Boca Juniors volta a defrontar o Bayern depois da final da Intercontinental de 2001 de má memória. Antigo capitão até recordou a 'Casa de Papel'. Promete ser quente o outro jogo do grupo do Benfica: o Boca Juniors está acossado pelas duas expulsões frente ao Benfica que valeram quatro jogos de castigo a cada um dos jogadores que viram o vermelho direto (Ander Herrera e Nicolás Figal) e o adversário é de péssima memória.
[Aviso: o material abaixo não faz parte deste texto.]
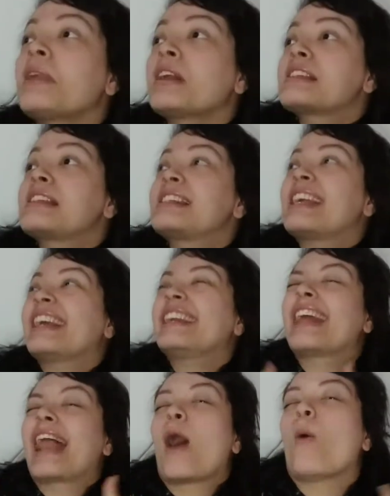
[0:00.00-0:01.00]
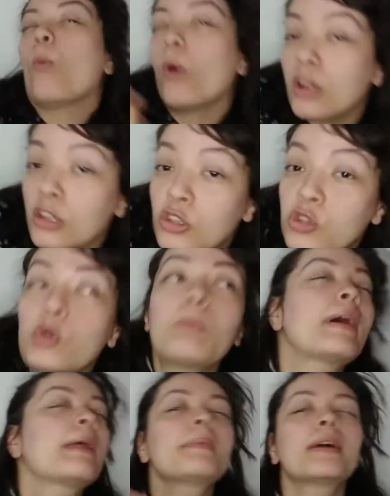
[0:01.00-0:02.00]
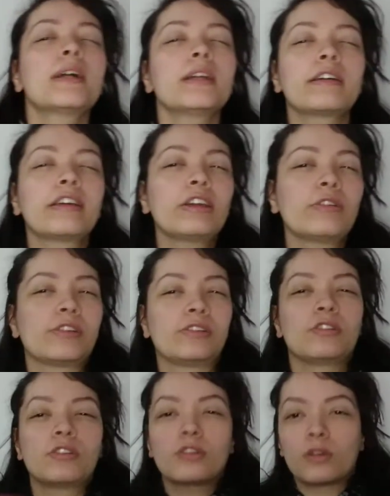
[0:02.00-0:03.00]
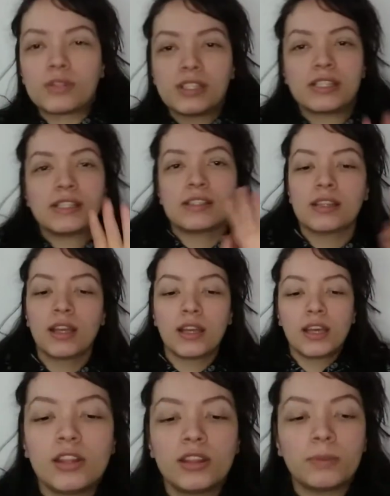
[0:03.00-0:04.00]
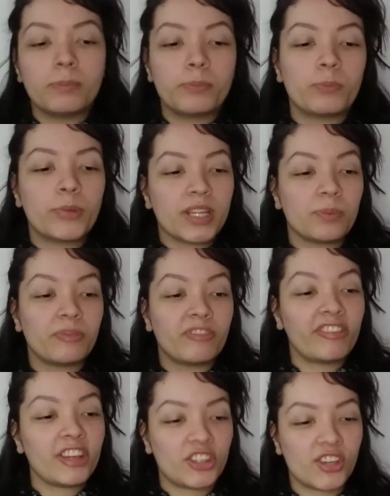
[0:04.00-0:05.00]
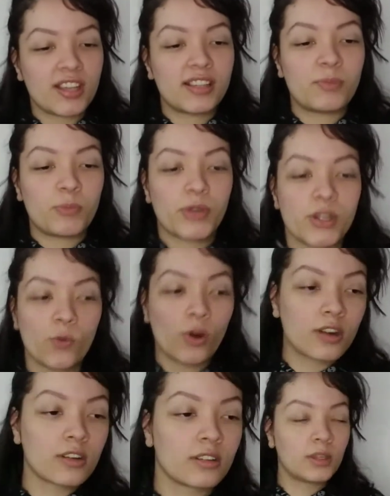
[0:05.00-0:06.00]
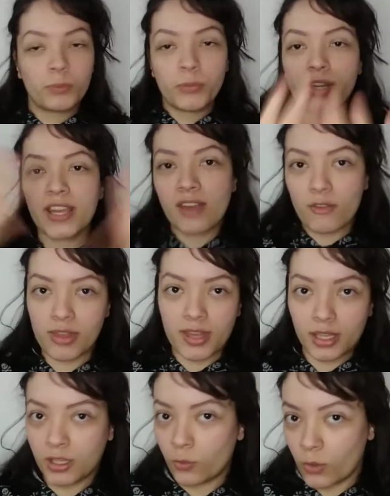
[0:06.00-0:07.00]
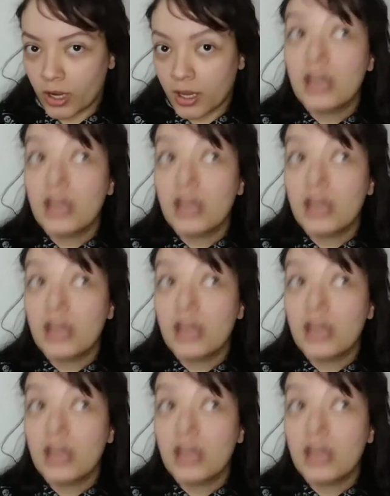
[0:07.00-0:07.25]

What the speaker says: not saying that I want to, but I'm kind of curious, go see the pretty fishes, the pretty water, the pretty everything underwater.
Mas para isso, é preciso recuar 24 anos até ao jogo que opôs os dois clubes, na final da Taça Intercontinental, em 2001, em Tóquio, que terminou com vitória dos alemães por 1-0. Foi, na opinião de Mauricio Chicco Serna, à data capitão dos xeneizes e hoje membro da Direção do Boca, o «roubo do século», a ponto de ter publicado nas redes sociais uma foto adulterada no momento em que cumprimenta o capitão do Bayern, Oliver Khan, e os árbitros substituídos por personagens da famosa série Casa de Papel, numa alusão à condição de... ladrões.
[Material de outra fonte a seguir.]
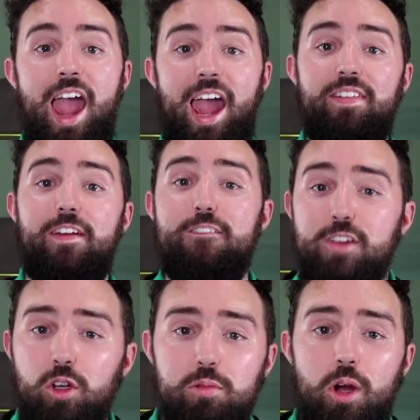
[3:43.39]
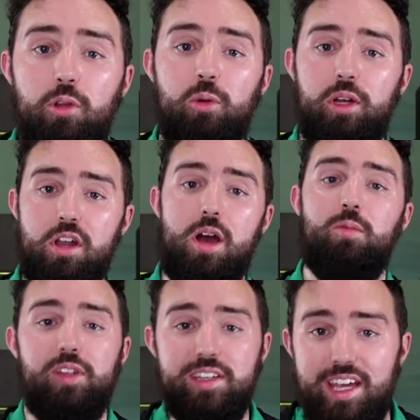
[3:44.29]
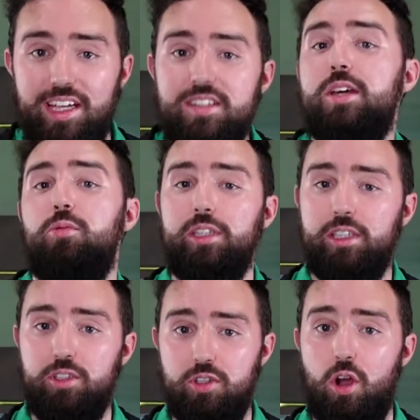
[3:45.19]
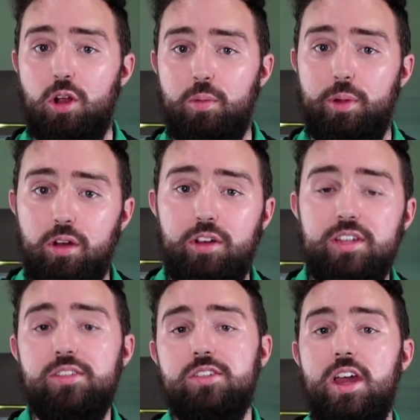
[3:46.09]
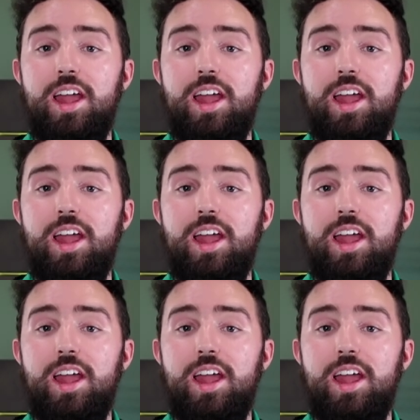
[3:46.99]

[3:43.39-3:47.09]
and they feel their mouth going numb or they taste that really dark bitterness.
Os argentinos queixaram-se, à data, da arbitragem do dinamarquês Kim Nielsen, que perdoou uma série de entradas duras sobre Riquelme (hoje presidente do Boca Juniors) e de não sancionar uma falta de Giovanni Élber na origem do único golo do jogo, apontado por Samuel Kuffour (mais tarde, o avançado brasileiro reconheceu ter feito a infração). Segundo a TyC Sports, o Boca Juniors encara esta partida com o desejo de «vingança».